The characters in the wonderful novel The Guernsey Literary and Potato Peel Pie Society have far less than I. Guernsey, a small British island dividing the channel between France and England, was occupied by the Germans during WWII. The book brings us the stories of residents of both London and Guernsey in the aftermath of the war.
What makes the novel so delightful is the style in which it was written. Rather than prose, the book is a series of letters written between the characters. It's such a personal way to tell a story; we learn about each character in an intimate setting, in their own words, and in their own voice. These letters remove the facade that can sometimes accompany stories told in the third person. We're offered many perspectives with one common thread-- we, as the reader, are invited to be a part of personal conversations that we'd normally never hear. As a result, we're involved in the story. We begin to look forward to the next letter almost as much as the characters seem to.

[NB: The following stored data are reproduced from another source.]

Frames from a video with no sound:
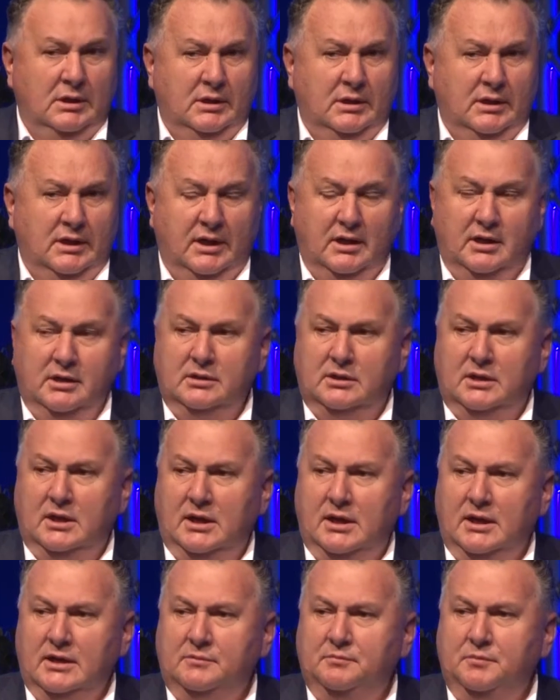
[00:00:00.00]
Helen
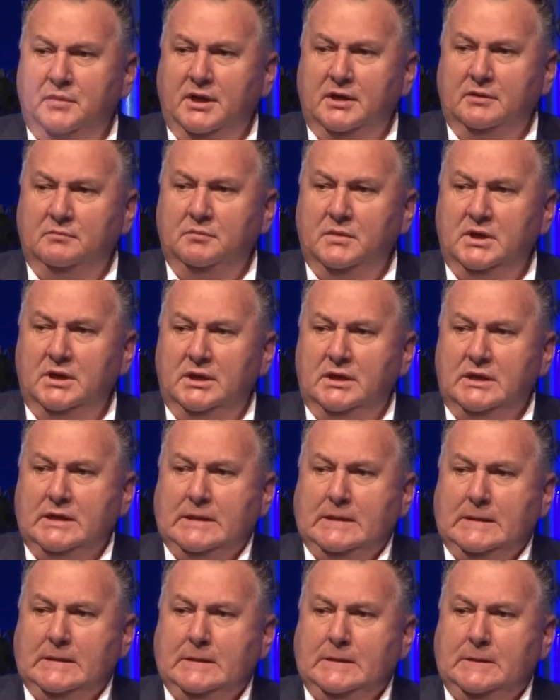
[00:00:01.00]
Clark made me
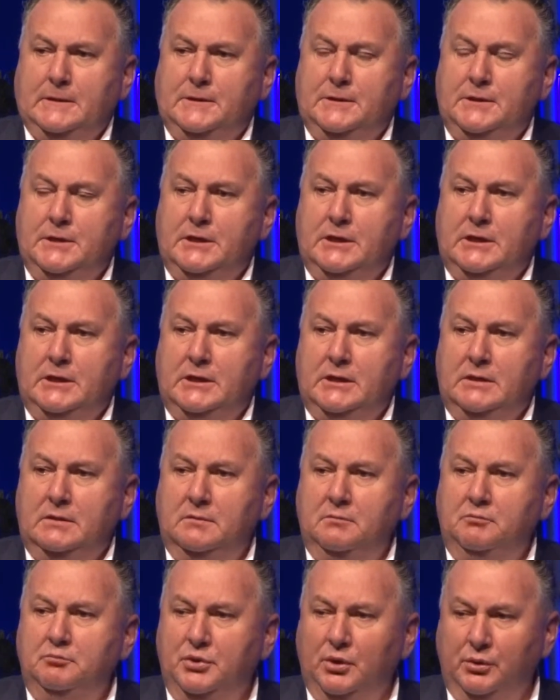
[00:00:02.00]
the
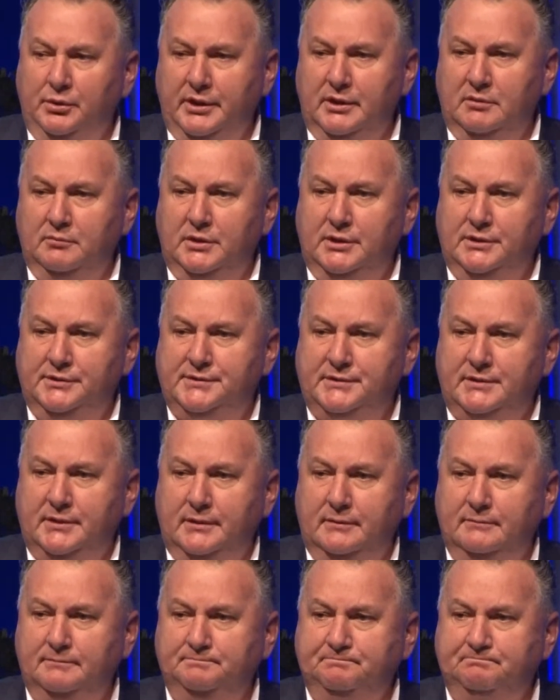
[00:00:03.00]
building
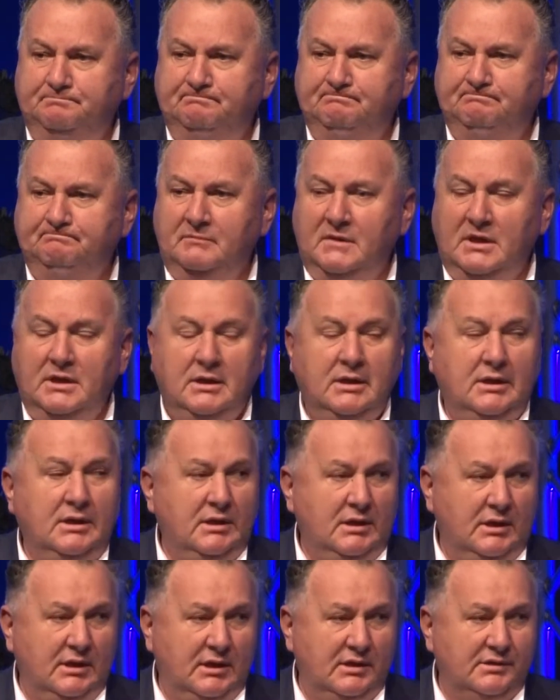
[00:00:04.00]
minister,
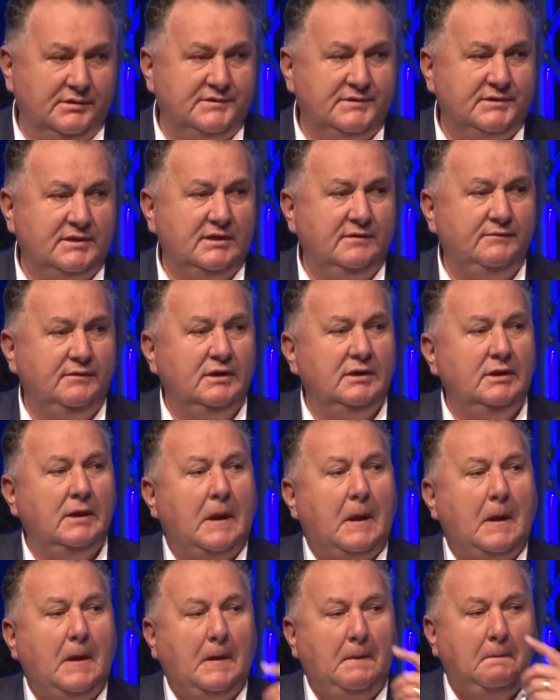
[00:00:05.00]
and Stevie,
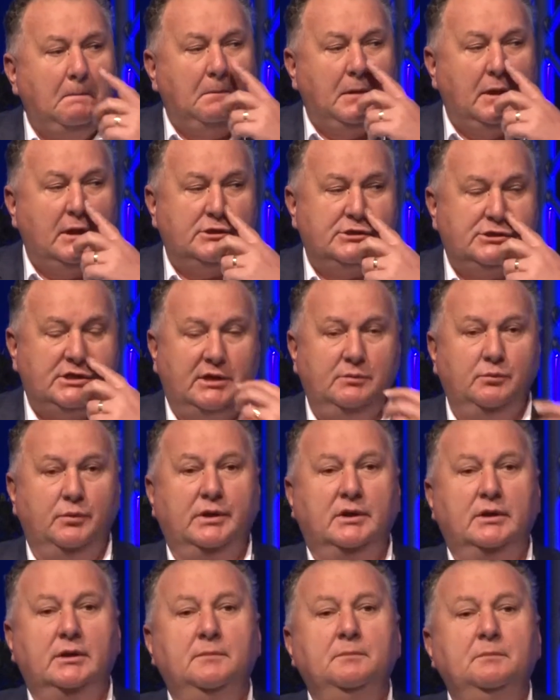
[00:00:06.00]
Mayor
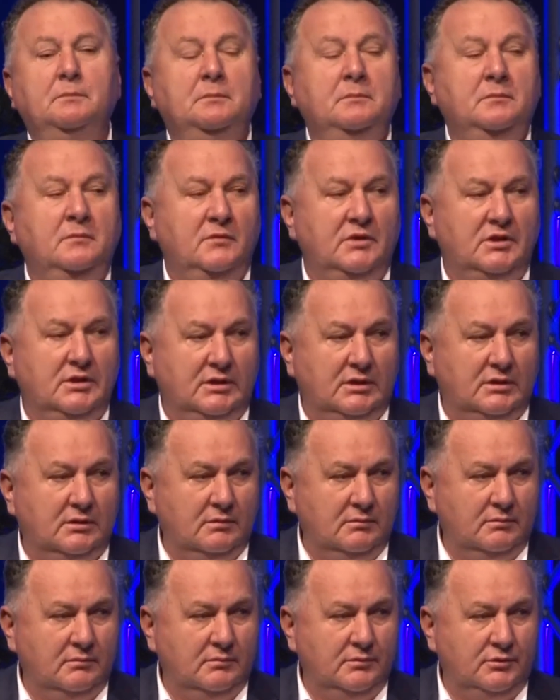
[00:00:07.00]
Chadwick, the
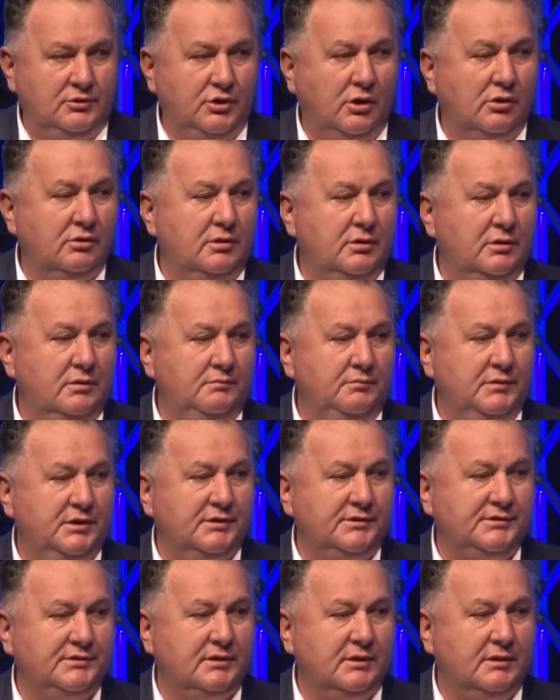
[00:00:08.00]
dock
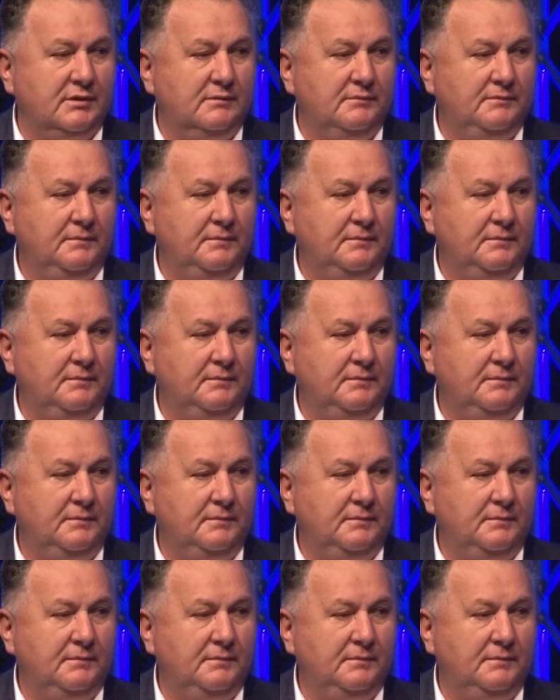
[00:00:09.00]
minister.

I won't give away details of the story, but I will reveal a bit about the book's title. The Germans instituted a nightly curfew for island residents during the war. A group of residents was caught out past curfew and stated that they were part of the Guernsey Literary Society. To prove that such a group existed, the residents held another meeting and invited the Germans along. As a desert, Potato Peel Pie was served.
I'll admit, I was leery of reading the book because it had such a strange title and I was initially off-put by the letters. But, the Guernsey residents taught me something about the values of life. They showed me that it is possible to be satisfied in the face of monotony, rations and occupations. They showed me that life isn't about who has the latest Iphone or big tv, but rather about making the most of what you already have. I learned that creativity goes a long way-- it turns mundane potato skins into pie. And, most of all, I learned that nothing is more important than friendship.
When I think about the Guernsey residents from WWII, I think first about the occupation and the hardships. I think "there but for the grace of God go I." But, the truth is, even with all their hardships, it's clear that they were blessed.